There is also a danger, although unknown if profitable for malicious actors, that physical harm could extend to the psychology of the user. Where there is a risk, there are people looking to take advantage, and serious thought does need to be given to the blurring of the real and physical worlds and the impact on the mind. Although maybe not under the scope of security, supervision will need to play a part in the VR future, as AKQA’s Andy Hood told CBR:
“In virtual environments people are very likely to adopt personas and avatars that represent an idealized version of who they are, or even as someone or something entirely different. The highly immersive nature of virtual reality experiences lead to concerns particularly as young people are even more closely connected online than ever. Through VR, it does present an extra dimension to these problems which requires much stricter supervision and security.”
The UK’s new national cyber centre, announced by the Chancellor in November, will be called the National Cyber Security Centre (NCSC)
Centre to issue guidelines and policies, as well the continuation of the ICO to regulate any breach of data protection laws.
Alex Matthews envisions “some strict PCIDSS-like security standards for VR services where financial operations are involved”, as well as “security audits for VR objects and worlds, similar to penetration testing used currently for web-sites and other critical applications.”

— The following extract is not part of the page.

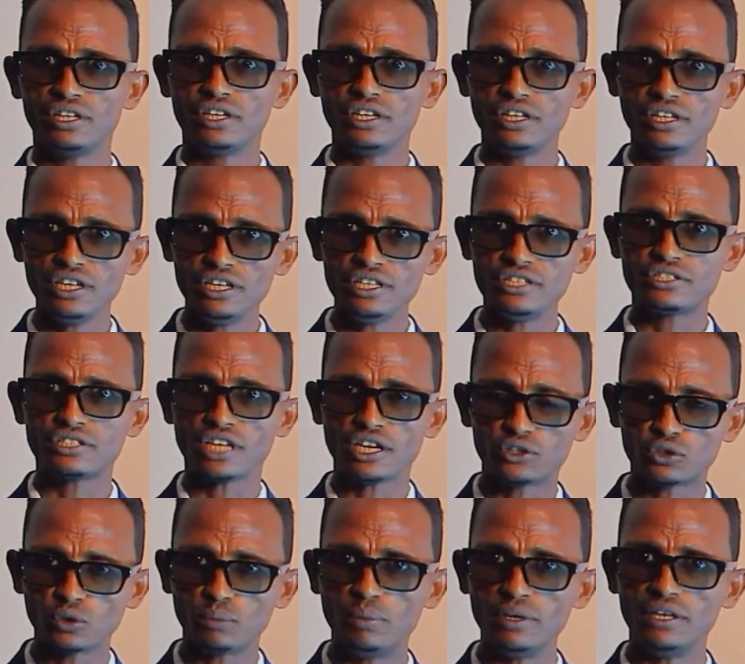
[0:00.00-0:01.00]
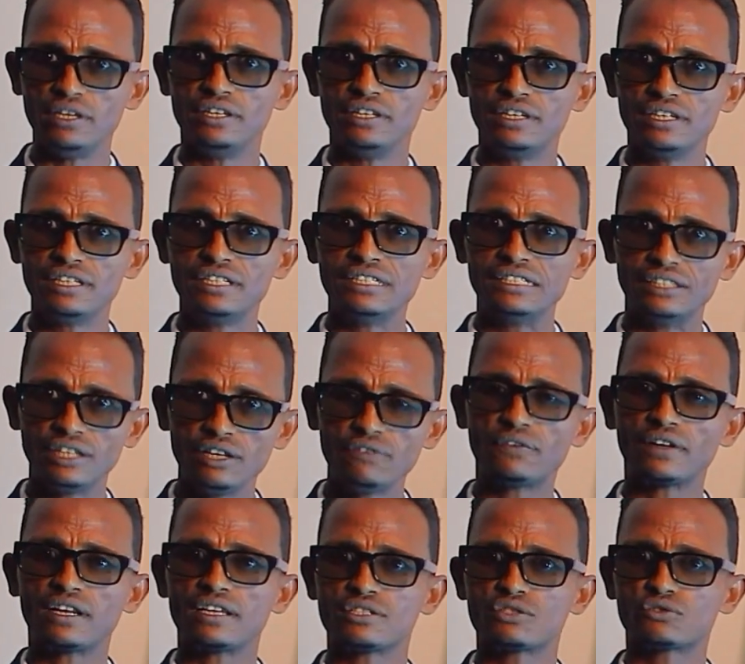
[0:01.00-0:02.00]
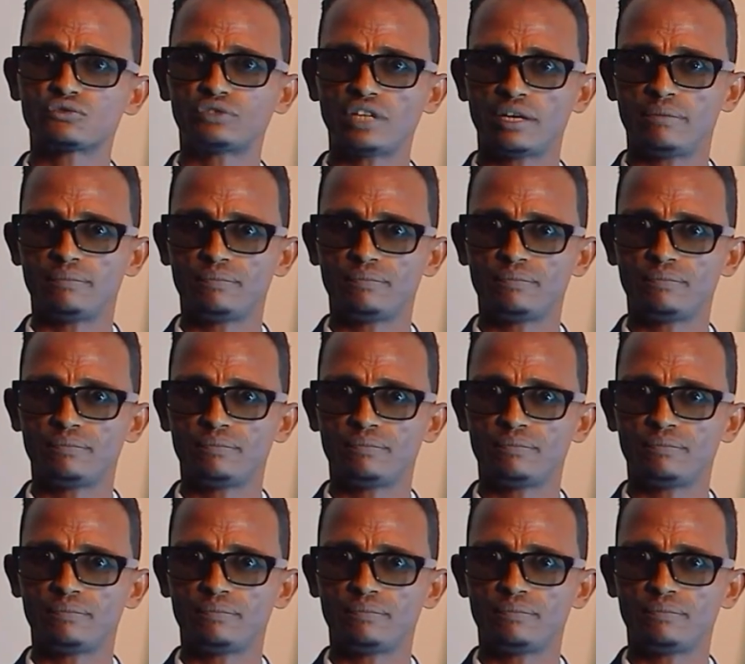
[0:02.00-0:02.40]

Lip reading: is said to be reference frame.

However, this is all really speculation, as you cannot form a defence when you have no experience of the attack. This brings the VR security issue full-circle; the technology is still in its infancy and there are not yet any significant data points available in order to form an attack of defense against risks.
However, at its core VR is a connected technology. We know that connected technologies create a greater attack surface for hackers – hackers who are looking to turn a profit on personal and valuable data. We can assume that hackers will want the greater data sets offered by virtual reality, leading to more advanced identity theft and data leaks.
Security teams need, like in other areas, to adopt a when not if attitude to VR – security needs to be constantly evolving and the emerging threats identified, assessed for risk and monitored. Government and industry also need to look at this emerging tech and try to create a security benchmark for both consumer and business.
Virtual Reality, even now, is enhancing our digital experience – but it is also enhancing the risks to our digital identity and creating a new revenue stream for those with malicious purposes. As we enter this new virtual world, we must remember that our virtual actions could have far-reaching real-world consequences.